* [PATCH] dtas-archive: paranoid archival script
@ 2015-04-07 7:47 Eric Wong
2015-09-18 8:54 ` Eric Wong
0 siblings, 1 reply; 2+ messages in thread
From: Eric Wong @ 2015-04-07 7:47 UTC (permalink / raw)
To: dtas-all
This archives audio files (typically .wav from a portable devices)
as FLAC and performs a best-effort verification the file was
transferred succesfully without bit errors by dropping kernel caches
and rechecking the result.
---
Documentation/GNUmakefile | 1 +
Documentation/dtas-archive.txt | 61 ++++++++++++++
bin/dtas-archive | 187 +++++++++++++++++++++++++++++++++++++++++
3 files changed, 249 insertions(+)
create mode 100644 Documentation/dtas-archive.txt
create mode 100755 bin/dtas-archive
diff --git a/Documentation/GNUmakefile b/Documentation/GNUmakefile
index 4f44cdc..537c659 100644
--- a/Documentation/GNUmakefile
+++ b/Documentation/GNUmakefile
@@ -18,6 +18,7 @@ m1 += dtas-sinkedit
m1 += dtas-sourceedit
m1 += dtas-tl
m1 += dtas-splitfx
+m1 += dtas-archive
m7 =
m7 += dtas-player_protocol
diff --git a/Documentation/dtas-archive.txt b/Documentation/dtas-archive.txt
new file mode 100644
index 0000000..9f2fe04
--- /dev/null
+++ b/Documentation/dtas-archive.txt
@@ -0,0 +1,61 @@
+% dtas-archive(1) dtas user manual
+%
+
+# NAME
+
+dtas-archive - paranoid audio file copy
+
+# SYNOPSYS
+
+dtas-archive [OPTIONS] SOURCE DESTINATION
+
+# DESCRIPTION
+
+dtas-archive is intended for archiving audio data to/from laptops and
+computers without ECC memory, attempting to read data multiple times in
+an attempt to detect memory corruption. dtas-archive may only be
+effective on machines running the Linux kernel where posix_fadvise(2)

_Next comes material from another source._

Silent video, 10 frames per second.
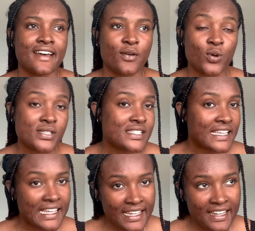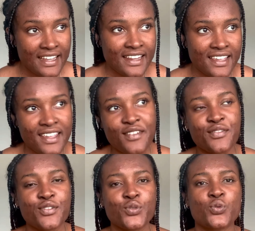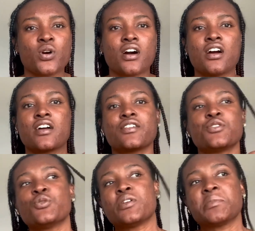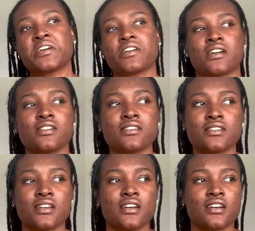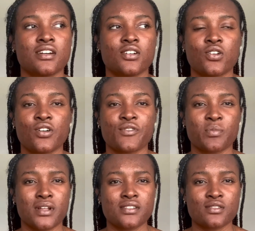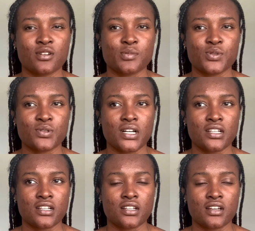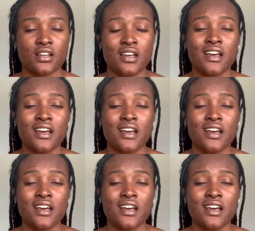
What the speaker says: Once again, if you are a new immigrant or if you plan to come to Canada,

+can be used to drop caches for a particular file after fsync(2).
+
+dtas-archive spawns sox(1) to archive audio data (likely uncompressed
+WAVE) to FLAC and verifies the result using sndfile-cmp(1), a tool
+implemented by different than sox and less likely to share the same bugs
+(if any) as sox.
+
+# OPTIONS
+
+-j, \--jobs [JOBS]
+: Number of jobs to run in parallel. Incrementing this may hurt
+ performance on slow storage devices. Default: 1
+
+-n, \--dry-run
+: Print, but do not run the commands to be executed
+
+-s, \--quiet, \--silent
+: Silent operation, commands are not printed as executed
+
+-S, \--stats
+: Run and save the text output of the sox "stats" effect as
+ $DESTINATION_FILE_WITHOUT_SUFFIX.stats next to the output file
+
+-k, \--keep-going
+: Continue after error
+
+-r, \--repeat [COUNT]
+: Number of times to repeat the sndfile-cmp(1) check. Default: 1
+
+# COPYRIGHT
+
+Copyright 2015 all contributors <dtas-all@nongnu.org>.\
+License: GPLv3 or later <http://www.gnu.org/licenses/gpl-3.0.txt>
+
+# CONTACT
+
+All feedback welcome via plain-text mail to: <dtas-all@nongnu.org>\
+Mailing list archives available at <http://80x24.org/dtas-all/> and
+<ftp://lists.gnu.org/dtas-all/>\
+No subscription is necessary to post to the mailing list.
+
+# SEE ALSO
+
+sndfile-cmp(1), sox(1)
diff --git a/bin/dtas-archive b/bin/dtas-archive
new file mode 100755
index 0000000..69fc40e
--- /dev/null
+++ b/bin/dtas-archive
@@ -0,0 +1,187 @@
+#!/usr/bin/env ruby
+# Copyright (C) 2015 all contributors <dtas-all@nongnu.org>
+# License: GPLv3 or later (https://www.gnu.org/licenses/gpl-3.0.txt)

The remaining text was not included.